[Stored items]

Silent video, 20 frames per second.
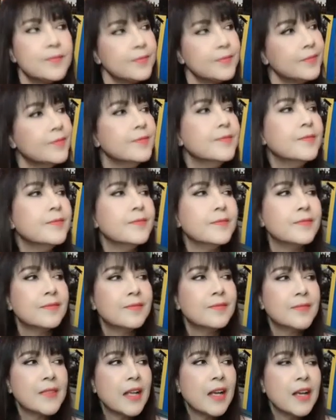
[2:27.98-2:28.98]
อืม
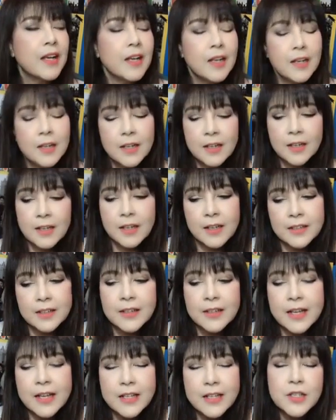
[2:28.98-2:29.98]

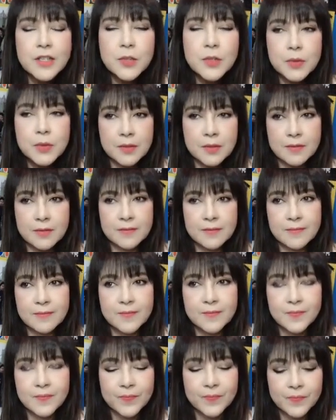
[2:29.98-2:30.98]
ในที่สุด
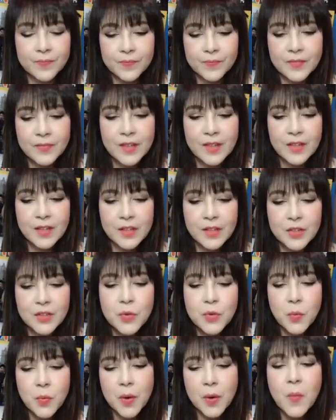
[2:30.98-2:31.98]
อ
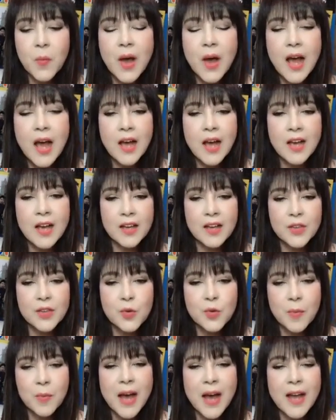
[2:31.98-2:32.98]
ยู่ว่างๆอ่ะอ
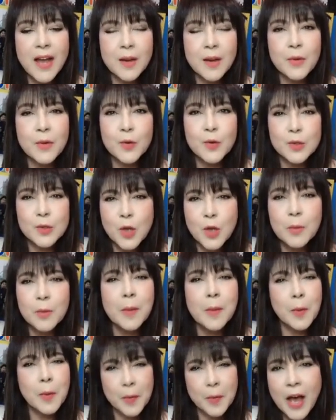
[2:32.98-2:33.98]
ยู่บ้านแล้วเป็นคนชอบ
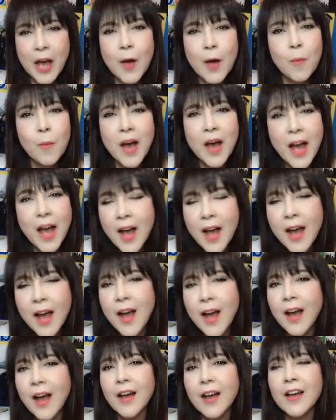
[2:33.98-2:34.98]
ทำกับข้าวมา
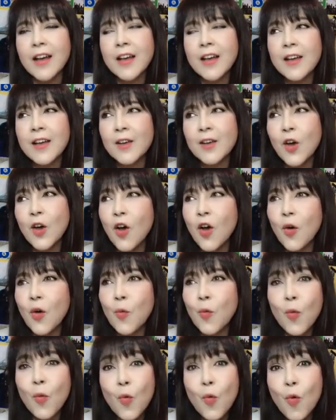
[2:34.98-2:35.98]
ก ก็
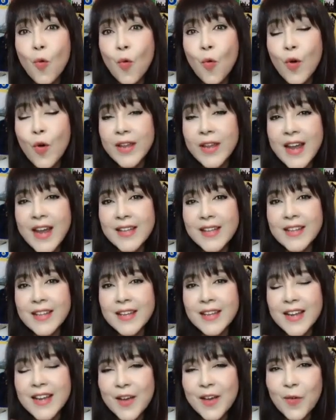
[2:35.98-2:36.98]
อุ้ยได้ที
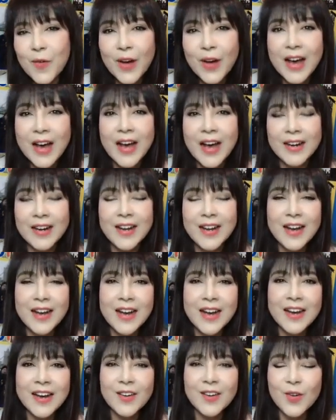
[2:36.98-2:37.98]
ได้โอกาสนะ
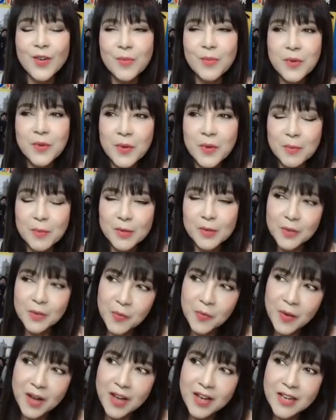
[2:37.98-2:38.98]
คะ ก็มีความรู้สึก
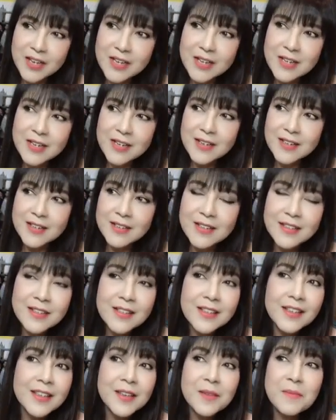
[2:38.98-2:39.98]
ว่าเฮ้ย
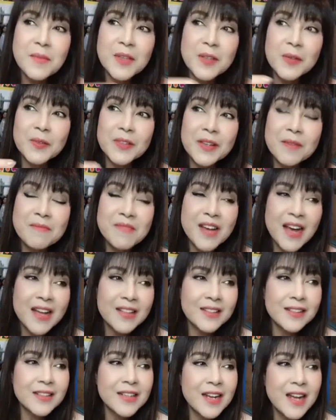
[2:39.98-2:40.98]
ไม่ต้องทำงาน
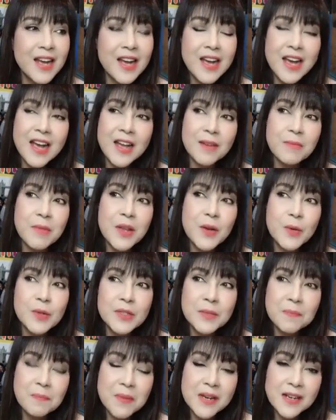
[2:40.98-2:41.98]
ตั้งนาน ไม่รู้จะ
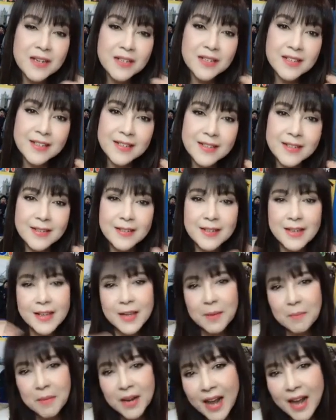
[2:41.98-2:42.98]
เปิดอีก
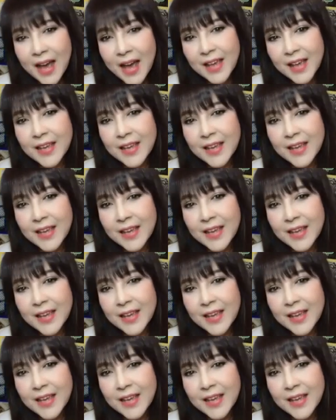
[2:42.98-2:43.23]
เมื่อไหร่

*Problem to solve*: Whenever a picture appears, leave it out, and return every record exactly.

*Result*:
Silent video, 20 frames per second.
[2:27.98-2:28.98]
อืม
[2:28.98-2:29.98]

[2:29.98-2:30.98]
ในที่สุด
[2:30.98-2:31.98]
อ
[2:31.98-2:32.98]
ยู่ว่างๆอ่ะอ
[2:32.98-2:33.98]
ยู่บ้านแล้วเป็นคนชอบ
[2:33.98-2:34.98]
ทำกับข้าวมา
[2:34.98-2:35.98]
ก ก็
[2:35.98-2:36.98]
อุ้ยได้ที
[2:36.98-2:37.98]
ได้โอกาสนะ
[2:37.98-2:38.98]
คะ ก็มีความรู้สึก
[2:38.98-2:39.98]
ว่าเฮ้ย
[2:39.98-2:40.98]
ไม่ต้องทำงาน
[2:40.98-2:41.98]
ตั้งนาน ไม่รู้จะ
[2:41.98-2:42.98]
เปิดอีก
[2:42.98-2:43.23]
เมื่อไหร่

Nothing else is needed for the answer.